The records that follow are to be repeated exactly, with no pictures carried over.

┌──

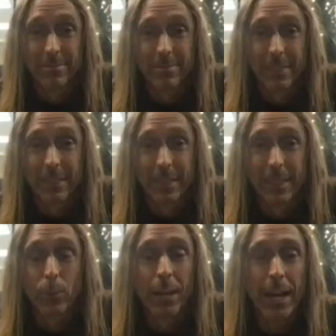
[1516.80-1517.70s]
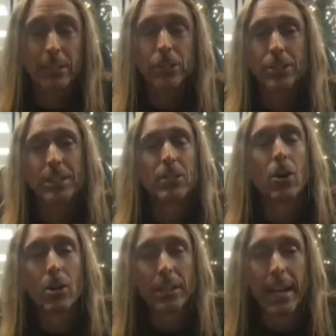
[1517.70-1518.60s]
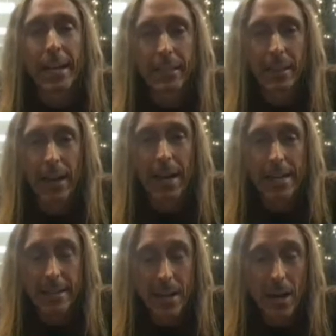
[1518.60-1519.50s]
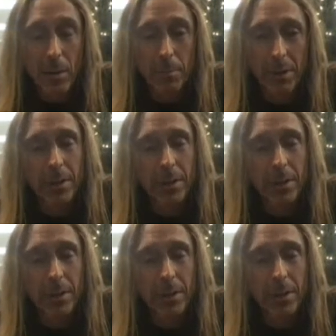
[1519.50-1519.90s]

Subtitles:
Yeah, we actually call it eight and up.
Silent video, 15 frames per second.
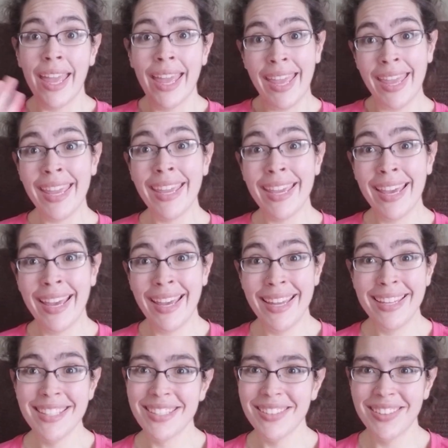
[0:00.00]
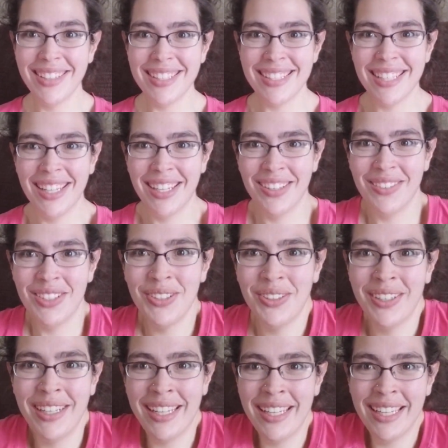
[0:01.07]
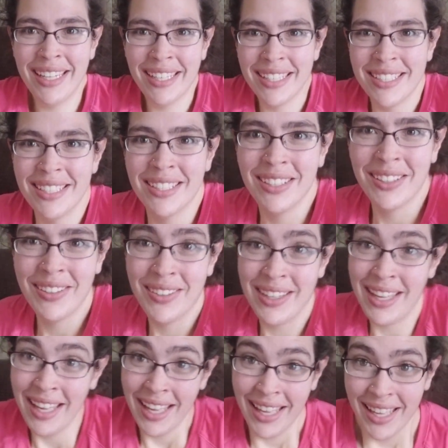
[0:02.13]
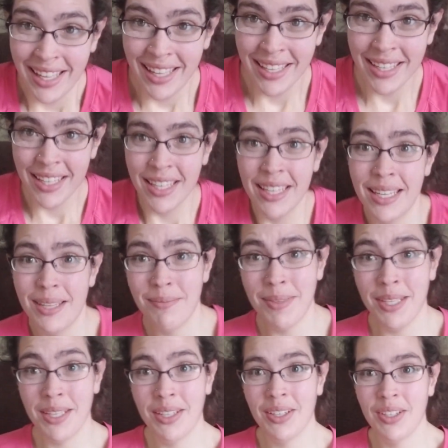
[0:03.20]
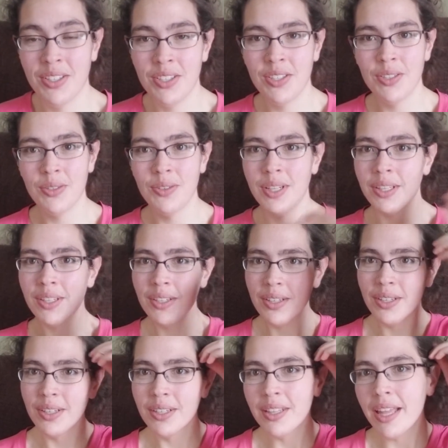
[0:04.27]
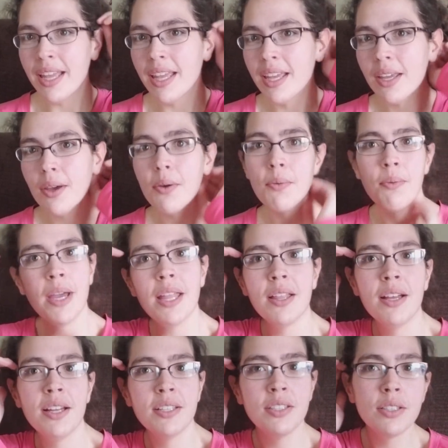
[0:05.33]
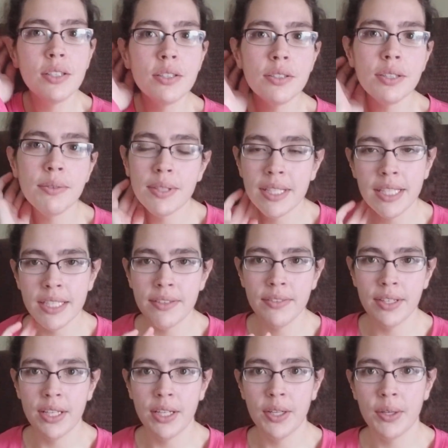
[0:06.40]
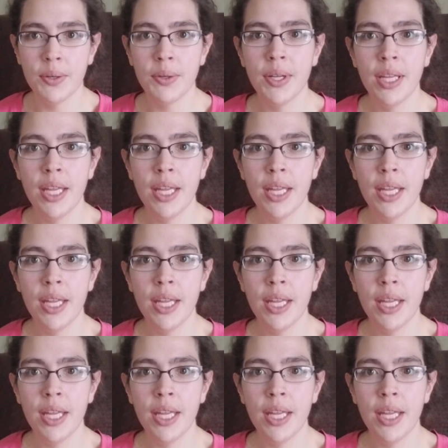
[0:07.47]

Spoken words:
Hey guys, what's up? Tori here. So I am here to do another weight loss surgery related video,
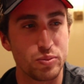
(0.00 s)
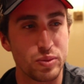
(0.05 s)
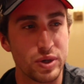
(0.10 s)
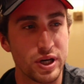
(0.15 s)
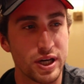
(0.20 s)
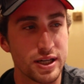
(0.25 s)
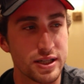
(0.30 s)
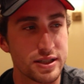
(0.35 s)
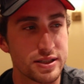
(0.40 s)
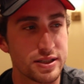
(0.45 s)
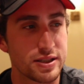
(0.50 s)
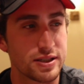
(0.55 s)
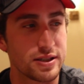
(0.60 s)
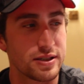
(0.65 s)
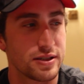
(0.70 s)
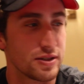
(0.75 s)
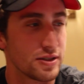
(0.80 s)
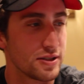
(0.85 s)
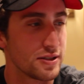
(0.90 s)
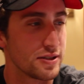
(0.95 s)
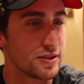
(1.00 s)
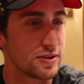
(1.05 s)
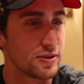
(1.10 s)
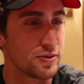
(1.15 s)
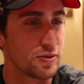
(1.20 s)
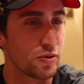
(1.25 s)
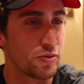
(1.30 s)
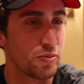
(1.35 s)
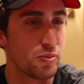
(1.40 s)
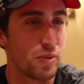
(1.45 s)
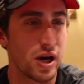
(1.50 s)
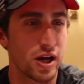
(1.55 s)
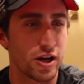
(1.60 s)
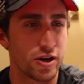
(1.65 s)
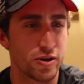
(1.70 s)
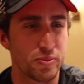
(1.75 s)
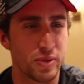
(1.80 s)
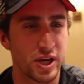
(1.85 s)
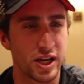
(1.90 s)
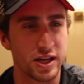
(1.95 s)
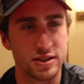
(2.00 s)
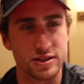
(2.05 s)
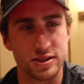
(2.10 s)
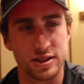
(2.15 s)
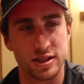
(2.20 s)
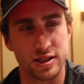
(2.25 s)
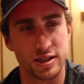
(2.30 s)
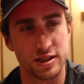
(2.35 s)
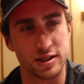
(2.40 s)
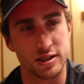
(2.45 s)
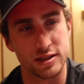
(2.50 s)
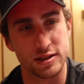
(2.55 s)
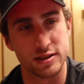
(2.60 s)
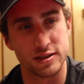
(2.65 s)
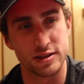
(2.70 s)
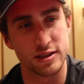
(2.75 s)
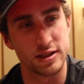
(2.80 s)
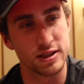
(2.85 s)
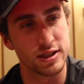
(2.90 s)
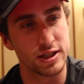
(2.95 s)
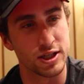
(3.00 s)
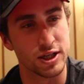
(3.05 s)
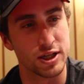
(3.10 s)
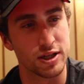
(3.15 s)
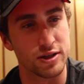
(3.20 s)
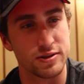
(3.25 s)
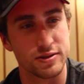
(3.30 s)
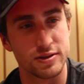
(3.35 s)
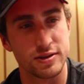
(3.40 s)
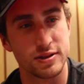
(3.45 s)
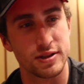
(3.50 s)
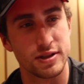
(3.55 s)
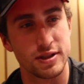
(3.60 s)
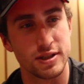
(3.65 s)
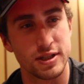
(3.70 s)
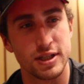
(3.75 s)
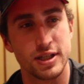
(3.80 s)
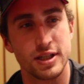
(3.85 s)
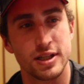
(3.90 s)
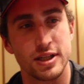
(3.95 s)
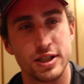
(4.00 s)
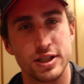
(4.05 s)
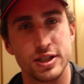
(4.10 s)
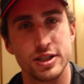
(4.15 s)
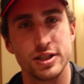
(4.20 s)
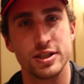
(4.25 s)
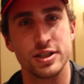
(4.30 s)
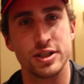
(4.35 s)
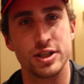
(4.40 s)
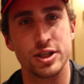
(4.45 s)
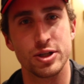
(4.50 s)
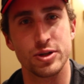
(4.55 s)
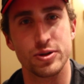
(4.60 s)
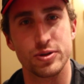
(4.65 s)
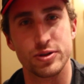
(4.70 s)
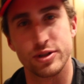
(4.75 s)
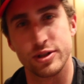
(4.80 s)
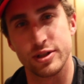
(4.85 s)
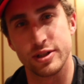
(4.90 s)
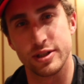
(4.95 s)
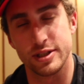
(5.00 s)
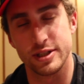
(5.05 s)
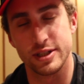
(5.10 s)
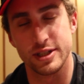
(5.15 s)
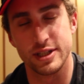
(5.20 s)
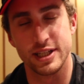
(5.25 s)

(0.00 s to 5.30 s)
But with modern medicine and, you know, youth,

└──

## Response area
[1516.80-1517.70s]
[1517.70-1518.60s]
[1518.60-1519.50s]
[1519.50-1519.90s]

Subtitles:
Yeah, we actually call it eight and up.
Silent video, 15 frames per second.
[0:00.00]
[0:01.07]
[0:02.13]
[0:03.20]
[0:04.27]
[0:05.33]
[0:06.40]
[0:07.47]

Spoken words:
Hey guys, what's up? Tori here. So I am here to do another weight loss surgery related video,
(0.00 s)
(0.05 s)
(0.10 s)
(0.15 s)
(0.20 s)
(0.25 s)
(0.30 s)
(0.35 s)
(0.40 s)
(0.45 s)
(0.50 s)
(0.55 s)
(0.60 s)
(0.65 s)
(0.70 s)
(0.75 s)
(0.80 s)
(0.85 s)
(0.90 s)
(0.95 s)
(1.00 s)
(1.05 s)
(1.10 s)
(1.15 s)
(1.20 s)
(1.25 s)
(1.30 s)
(1.35 s)
(1.40 s)
(1.45 s)
(1.50 s)
(1.55 s)
(1.60 s)
(1.65 s)
(1.70 s)
(1.75 s)
(1.80 s)
(1.85 s)
(1.90 s)
(1.95 s)
(2.00 s)
(2.05 s)
(2.10 s)
(2.15 s)
(2.20 s)
(2.25 s)
(2.30 s)
(2.35 s)
(2.40 s)
(2.45 s)
(2.50 s)
(2.55 s)
(2.60 s)
(2.65 s)
(2.70 s)
(2.75 s)
(2.80 s)
(2.85 s)
(2.90 s)
(2.95 s)
(3.00 s)
(3.05 s)
(3.10 s)
(3.15 s)
(3.20 s)
(3.25 s)
(3.30 s)
(3.35 s)
(3.40 s)
(3.45 s)
(3.50 s)
(3.55 s)
(3.60 s)
(3.65 s)
(3.70 s)
(3.75 s)
(3.80 s)
(3.85 s)
(3.90 s)
(3.95 s)
(4.00 s)
(4.05 s)
(4.10 s)
(4.15 s)
(4.20 s)
(4.25 s)
(4.30 s)
(4.35 s)
(4.40 s)
(4.45 s)
(4.50 s)
(4.55 s)
(4.60 s)
(4.65 s)
(4.70 s)
(4.75 s)
(4.80 s)
(4.85 s)
(4.90 s)
(4.95 s)
(5.00 s)
(5.05 s)
(5.10 s)
(5.15 s)
(5.20 s)
(5.25 s)

(0.00 s to 5.30 s)
But with modern medicine and, you know, youth,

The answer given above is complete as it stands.